Data - Oil or Rust?
[This is a replug from my old substack post ]
The New Oil
In the past few years, it has been oft quoted that “Data is the new oil” !
It was coined to denote the value it carries. Like oil brought prosperity to the countries rich in petroleum, Data has helped create trillion dollar companies.
The metaphor also can be interpreted as speaking about the effort needed to extract it, similar to fossil fuels.
Chinks in the armor
The metaphor is very relevant and all of us can relate to it. But it also makes us feel that just having data makes us do wonders. But there are lots of inefficiencies that can crop up. Some of them are:
1. Creaky Data - Quality of Data inputs
Here I would like to bring in a comparison with creaking machines gaining rust.
When we start a new company / business, we think and plan what data to capture, how to transform and how to use it. Smooth running machines.
Over time, we just keep adding more and more layers of complexity to it. The machines might start creaking with overload. Thanks to cloud computing, this aspect has become easier to manage.
But this complexity also makes us miss the underlying assumptions.
For example, name of the user. How is the data captured? Who is capturing the data? Is there any incentive for the customer to give it accurately? Is there any more information that can be useful to us? How can we avoid bias in responses?
If these underlying assumptions aren’t questioned from time to time, the quality and depth of data could be affected.
And if this keeps piling up over a period of time, the machines get rusted. Poor input means poorer analysis and poorer insights.
2. Extracting it right - Sitting on a Gold Mine
The other way, we sometimes miss the bus is not recognising the kind of data we already have.
May be we analyse day wise trends.
But what if we have timestamp already available and didnt know about it. We could have asked questions like
How have they been behaving by the hour?
Is there a start and end time to a transaction?
How different is that? Can it give more insights?
领英推荐
3. Centralising - “Having it all in one place”
In the data world, this might be the utopian world. Get all the data in one data warehouse / data lake / any other form of architecture.
Though it sounds basic, many companies struggle to reach it both in technological terms as well as from point of view of getting access.
This has the potential to both keep things simple (no duplication, lesser master data issues, etc) as well as unleash the power of correlating data across seemingly unconnected data streams.
This is what all the big data companies seem to do well and become super efficient at it. And at the scale they handle, the results are phenomenal ! So much so that AWS, which was born as an internal source of efficiency, is one of the largest revenue streams for Amazon now.
4. Context - Do you know your business?
Let us say we have all the data in the world we need. Next comes the question, how relevant is it? Are we able to interpret what we are getting? Which area is the most critical for business?
There is a need to understand context as well as prioritise which areas to look at. A particular insight might help 10 customers a day while another could be impacting a million!

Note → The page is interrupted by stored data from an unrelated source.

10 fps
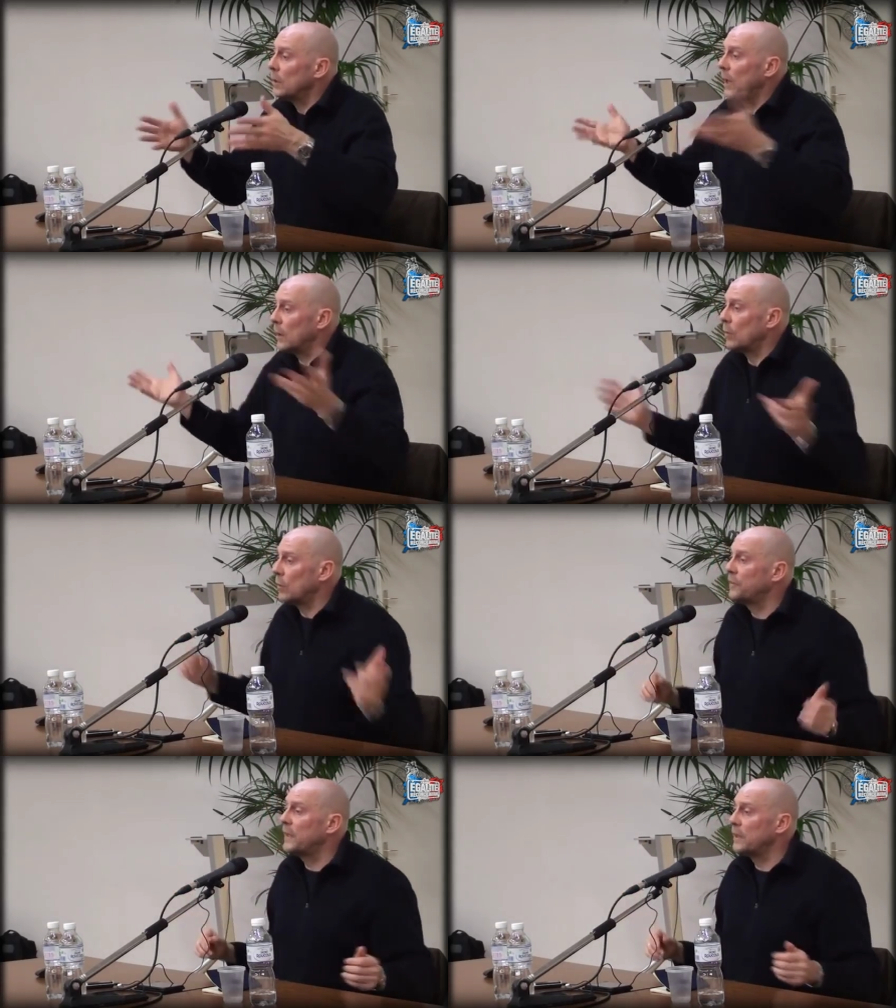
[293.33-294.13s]
Hein. on le
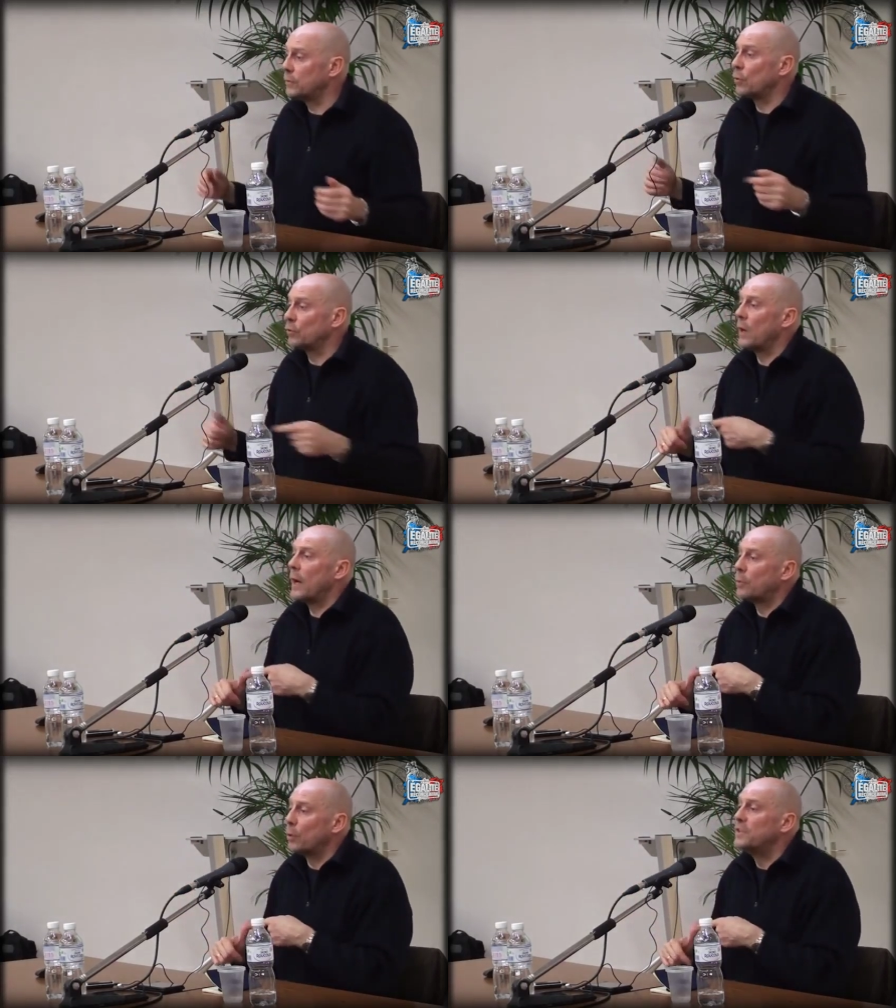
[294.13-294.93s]
sait. Il faut qu'on soit
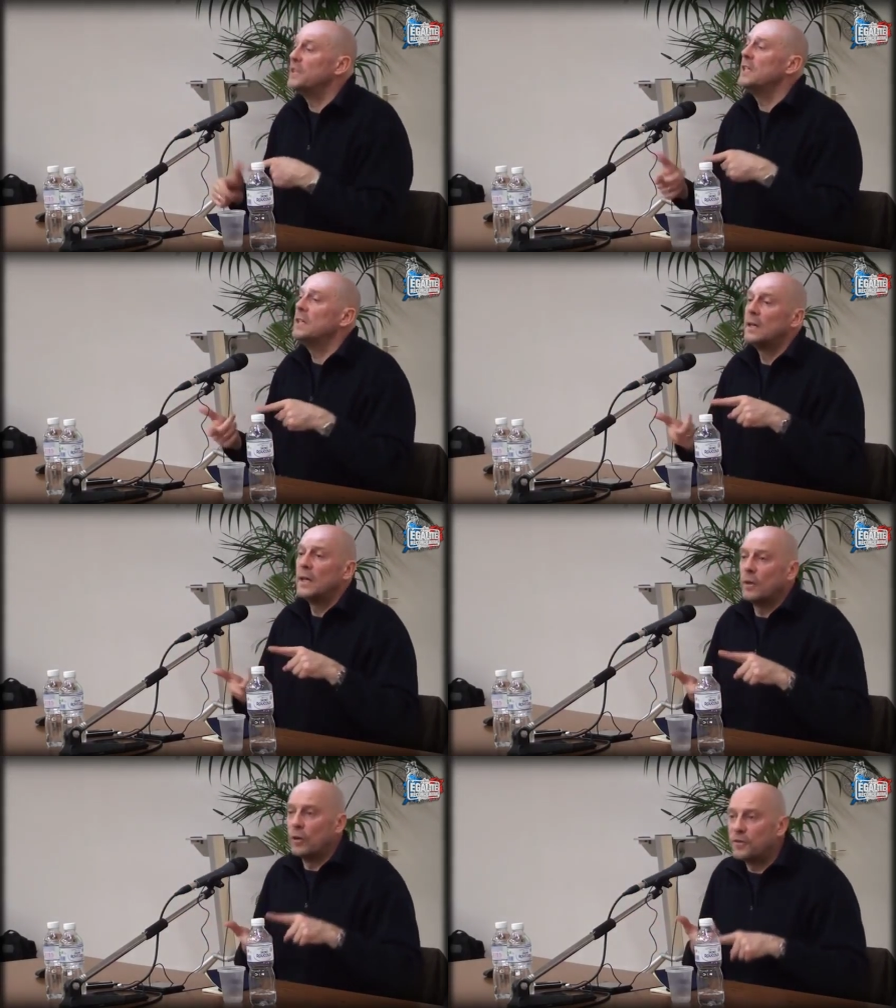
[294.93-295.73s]
abruti,
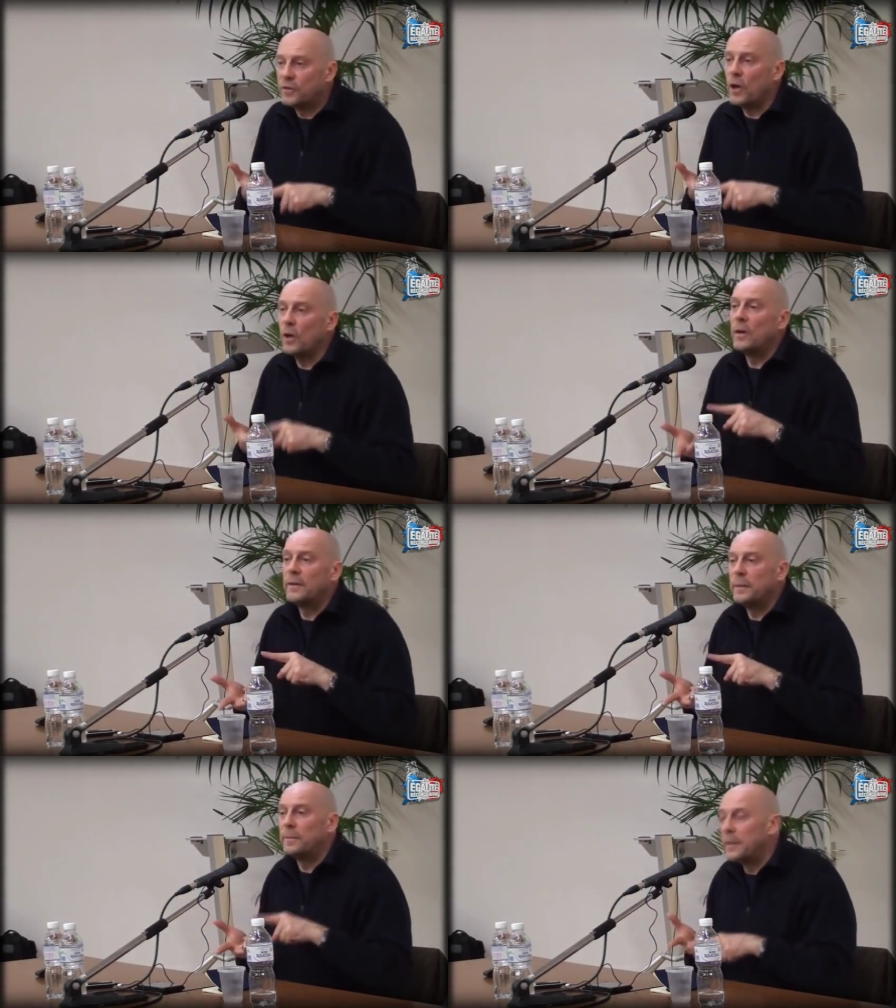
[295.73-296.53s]
seul,
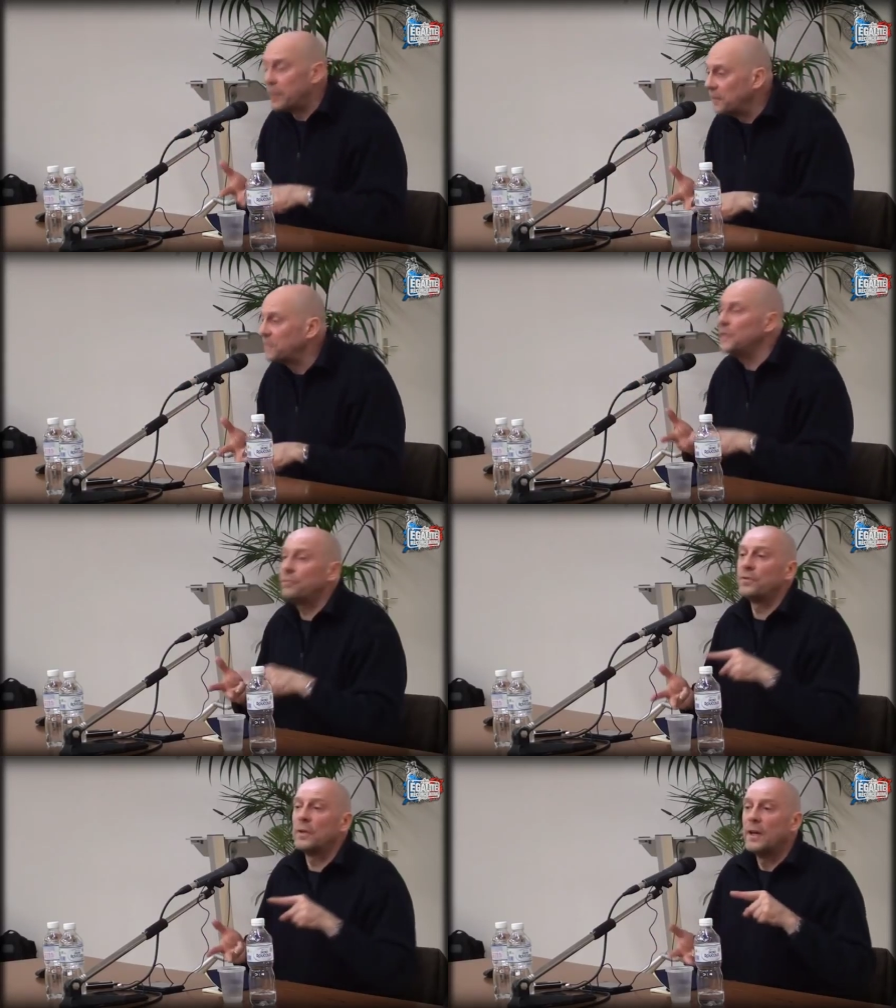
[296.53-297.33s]
dépressifs,
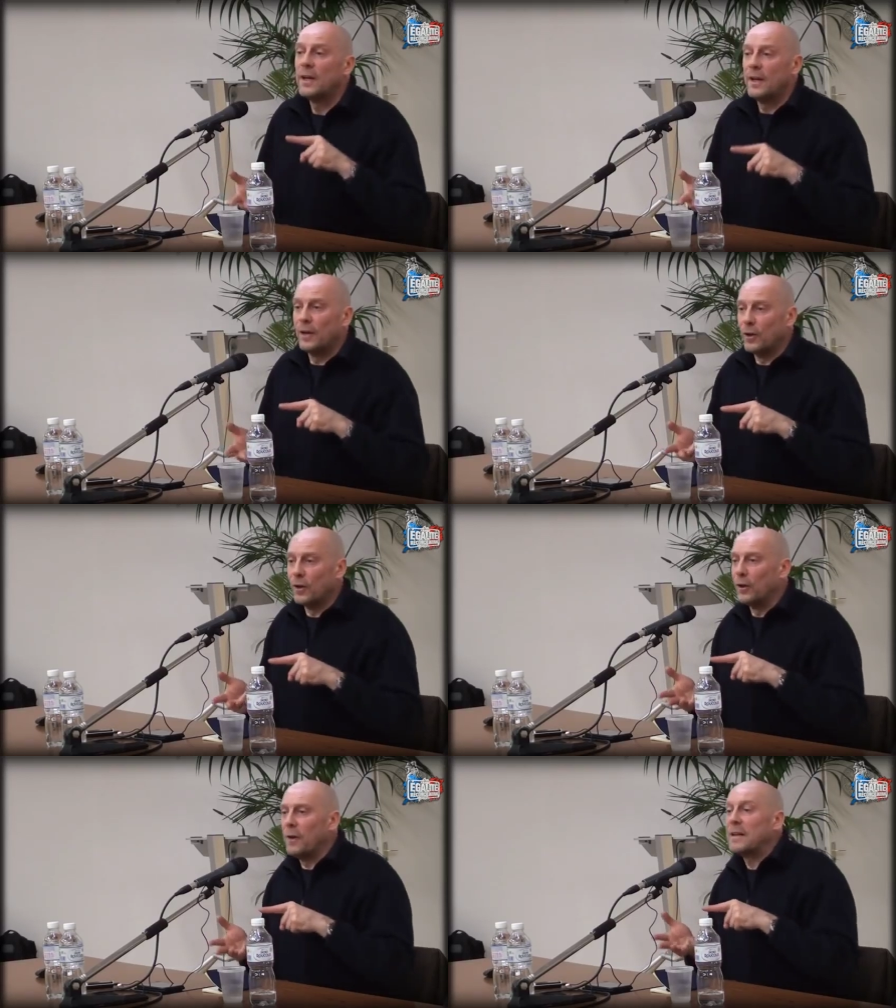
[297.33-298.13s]
dépressif,
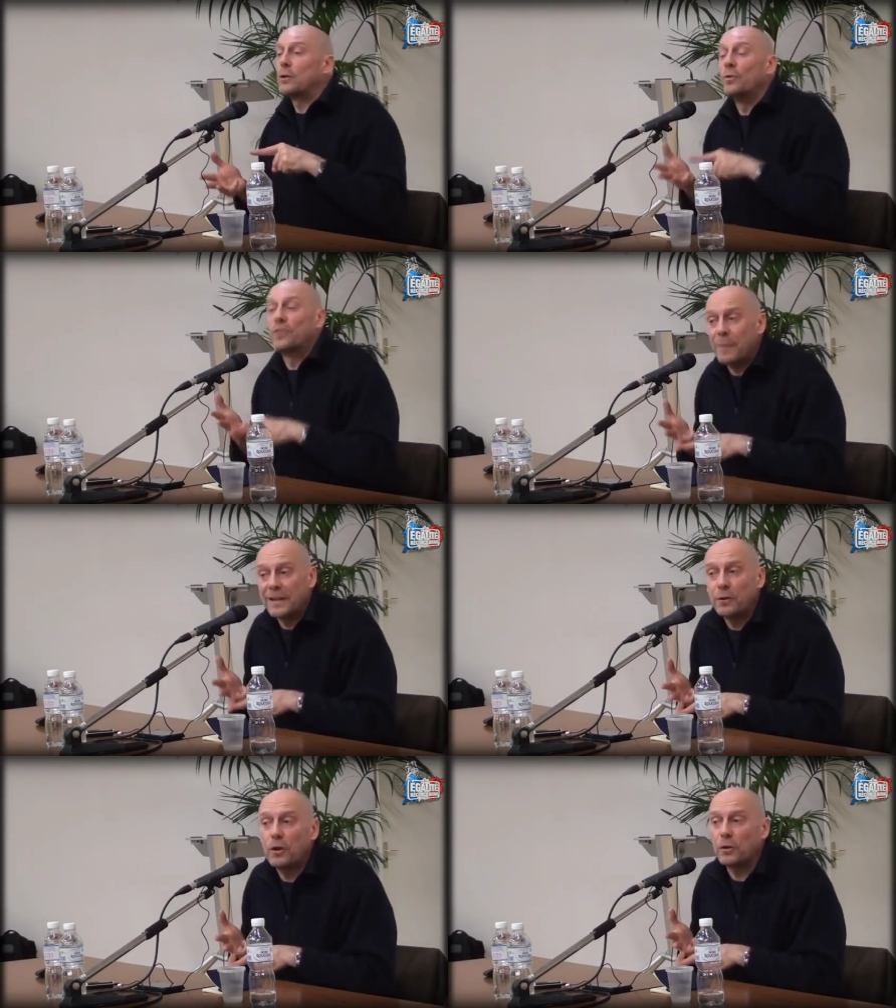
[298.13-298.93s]
avec
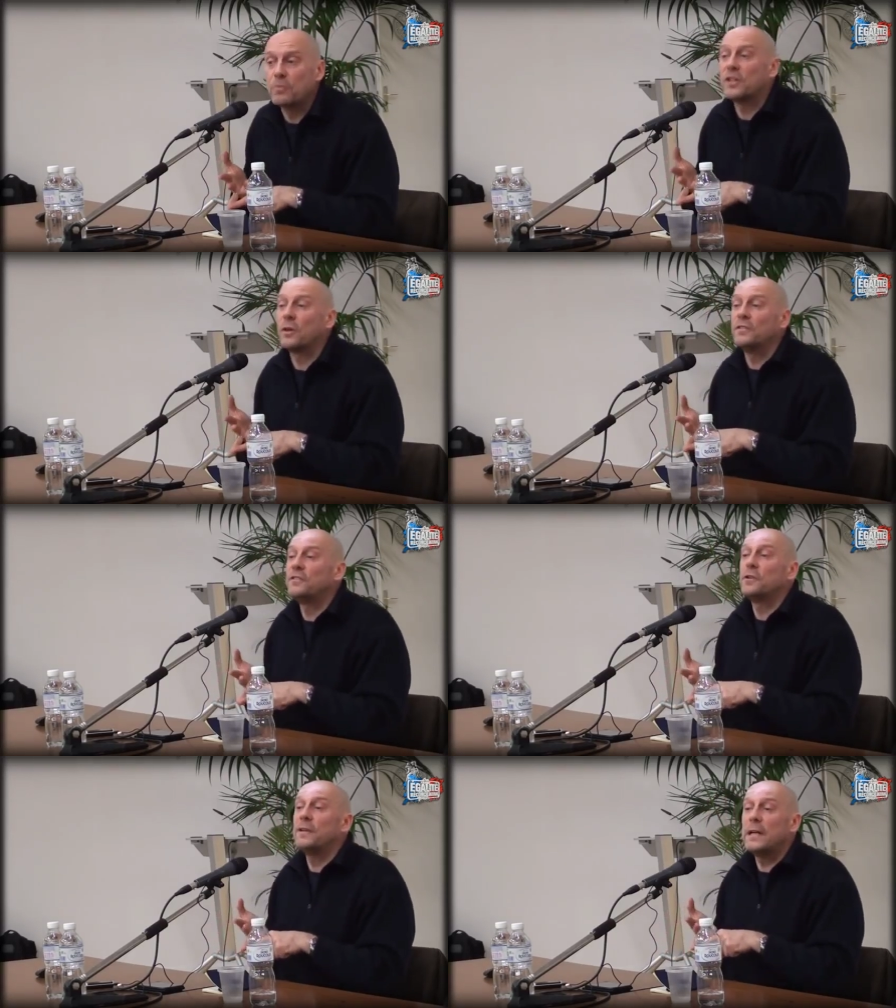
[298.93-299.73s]
consommateur d'objets
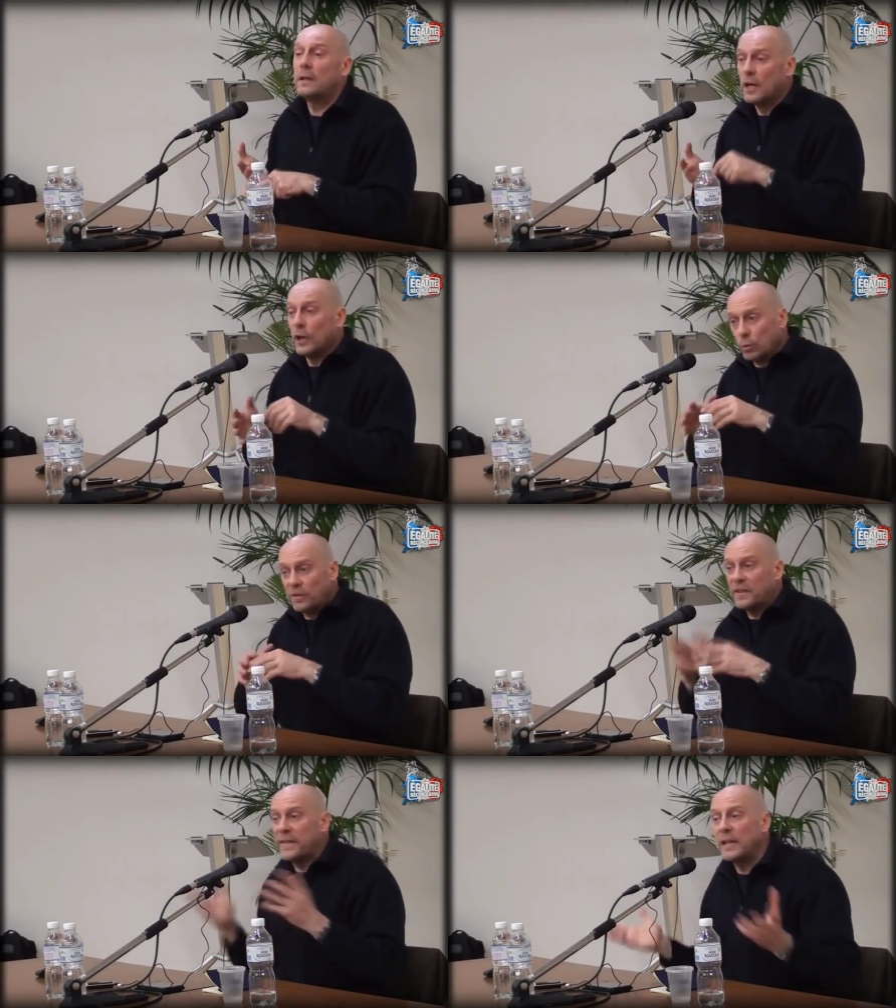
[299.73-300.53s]
transitionnels toutes
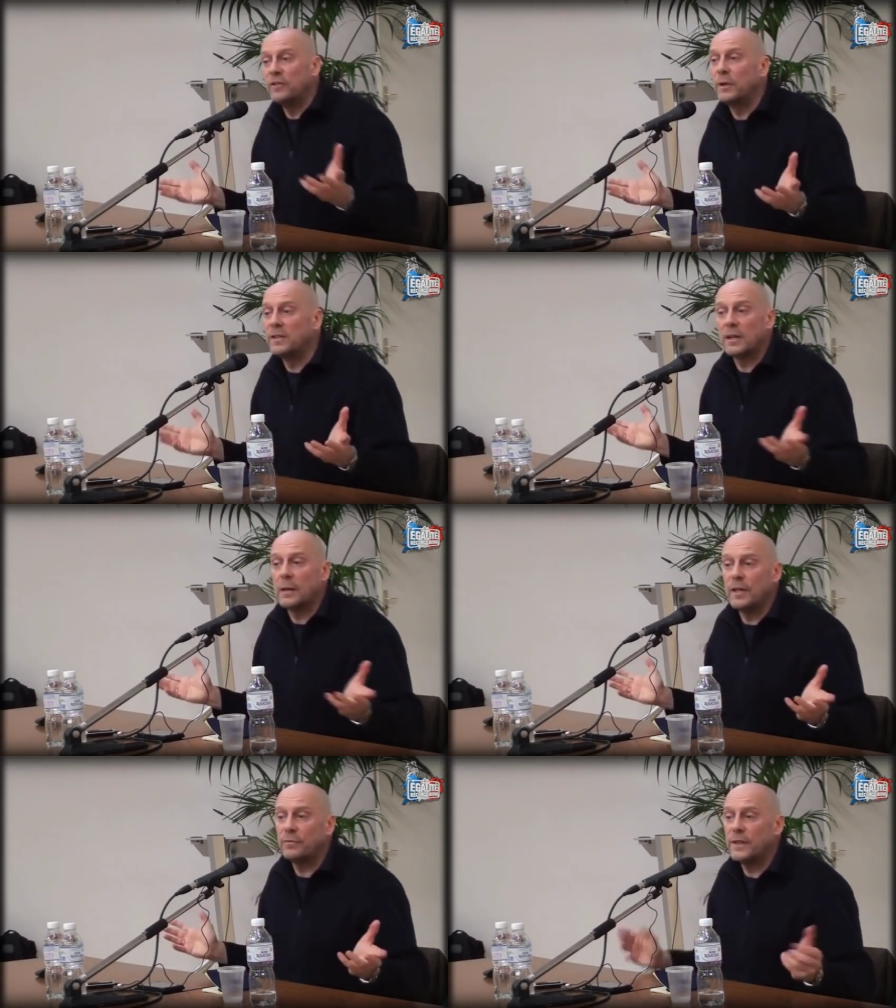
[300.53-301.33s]
ces analyses ont été très
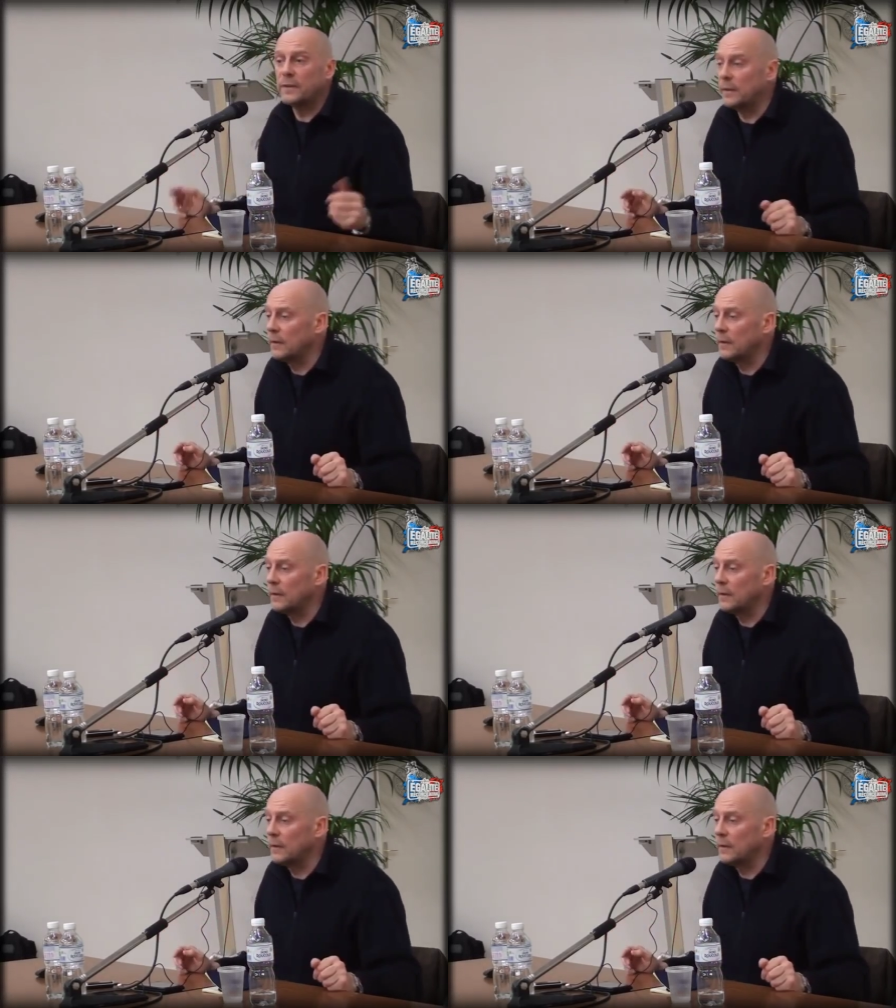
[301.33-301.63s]
bien faites. Hein.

The importance to understand and build on that business context is very important.
With the advent of deep learning models, the input to output relationship seems like a black box. Which works in areas where is no need to know “why” or “how” as long as the output helps predict.
But for many areas of business, the context and relationship is important. It helps understand if we have gone wrong somewhere and can there be a fundamental correction in the way we are approaching a business problem.
It also helps check on the tricky topic of cause/effect relationship too.
5. “Running Hot Water” - AI/ML Mirage
Machine learning (ML) techniques have started being successfully used in many areas like recognising pictures, speech translation, map navigation, etc. And these techniques are helping areas of Artificial intelligence (AI) like chat bots, general search, recommendation engines, etc.
There is the quote which says that for one with a hammer, everything seems like a nail. Due to the buzz around it, any of us have been attracted to the craze behind AI/ML. But we need to tread with a lot of caution. Not all problems need to be solved with complex ML techniques. Simple slice/dices across relevant metrics like geography, etc. could do the trick.
Some places, might deeper look at processes to under cause/effect relationship to come out with the area to focus on.
And many places, esp in Chat Bots, people have been using terms like “AI” which are basically a set of IF/ELSE conditions. And many a time, such simple conditions might serve 90% of the needs!
Need to be very careful to see through some marketing gimmicks!
[Insert: With the advance of ChatGPT and other LLMs (Large language models), this mirage can now turn out to be true! ?? ]
Some of these stories reminds me of a brilliant SBI Cards ad where a hotel advertises “Running Hot Water” and actually has a kid running with a bucket-full of hot water for the guest. ??
Conclusion
Data is definitely an important lever for any business for taking action. But apart from just engineering techniques, it needs a lot of thinking and experimentation to get the best out of it.
Thanks for taking your time reading this. Hope you liked it. Please do feel free to share! See you next week!
PS: As you can see, the title was just a bit of intimidation ??